Langkah-langkah ini, menurut Perry Warjiyo, bukan hanya untuk menjaga stabilitas nilai tukar rupiah dan koordinasi dengan kebijakan fiskal, tetapi juga untuk memastikan intervensi di pasar valas tidak menimbulkan kekeringan likuiditas rupiah. "Inilah kebijakan kami untuk menjaga kecukupan likuiditas," tegasnya.
Dampak Kebijakan Tarif Resiprokal AS dan Pergeseran Arus Portofolio
Perry Warjiyo juga menjelaskan dampak kebijakan tarif resiprokal AS terhadap pasar keuangan global. Kebijakan tersebut telah meningkatkan ketidakpastian pasar, mempengaruhi yield US Treasury, pergerakan nilai tukar mata uang, dan terutama risk appetite investor global. Hal ini menyebabkan perubahan pola arus portofolio investasi global.

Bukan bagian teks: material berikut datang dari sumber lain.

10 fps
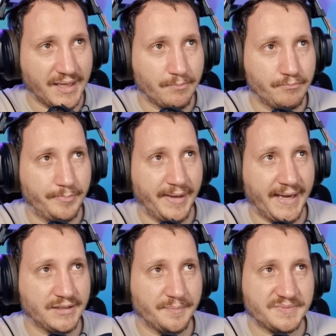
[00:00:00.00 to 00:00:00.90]
like
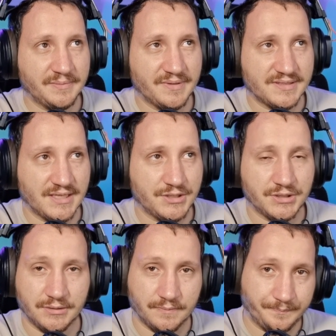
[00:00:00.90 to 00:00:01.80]
bad
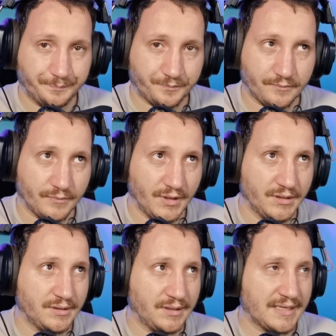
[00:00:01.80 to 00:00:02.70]
optimization
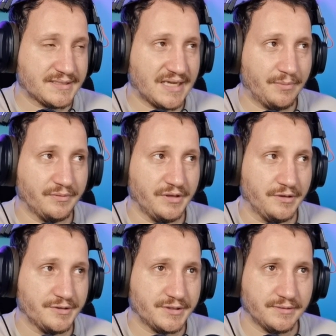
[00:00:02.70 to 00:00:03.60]
in the last couple of
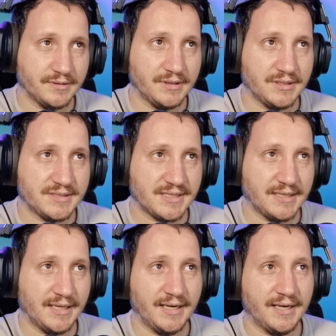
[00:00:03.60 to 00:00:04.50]
years, and
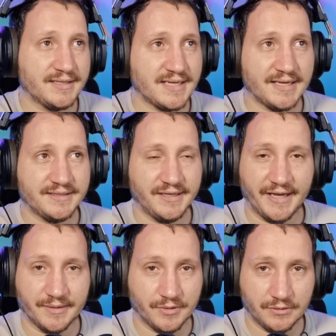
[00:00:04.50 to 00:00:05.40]
it is
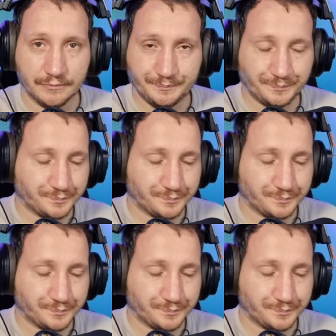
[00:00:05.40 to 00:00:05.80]
undeniable.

Aliran modal dari AS bergeser ke negara dan aset keuangan yang dianggap lebih aman, seperti obligasi negara-negara Eropa dan Jepang, serta komoditas emas. Akibatnya, terjadi aliran modal keluar dari emerging market, termasuk Indonesia, yang berdampak pada pelemahan mata uang berbagai negara. Dampaknya di masing-masing negara, kata Perry, akan tergantung pada kondisi dan respons masing-masing negara.
BI terus melakukan asesmen, tidak hanya untuk menjaga level nilai tukar rupiah, tetapi juga kesetaraannya dengan nilai tukar negara-negara mitra dagang utama Indonesia atau peer country. Meskipun saat ini nilai tukar rupiah terkendali, BI tetap waspada dan terus memantau perkembangan situasi global.
Dengan mempertimbangkan semua faktor tersebut, BI memutuskan untuk mempertahankan BI-Rate pada level 5,75 persen. Namun, BI tetap berkomitmen untuk terus memantau perkembangan ekonomi dan siap mengambil langkah-langkah yang diperlukan untuk menjaga stabilitas perekonomian Indonesia.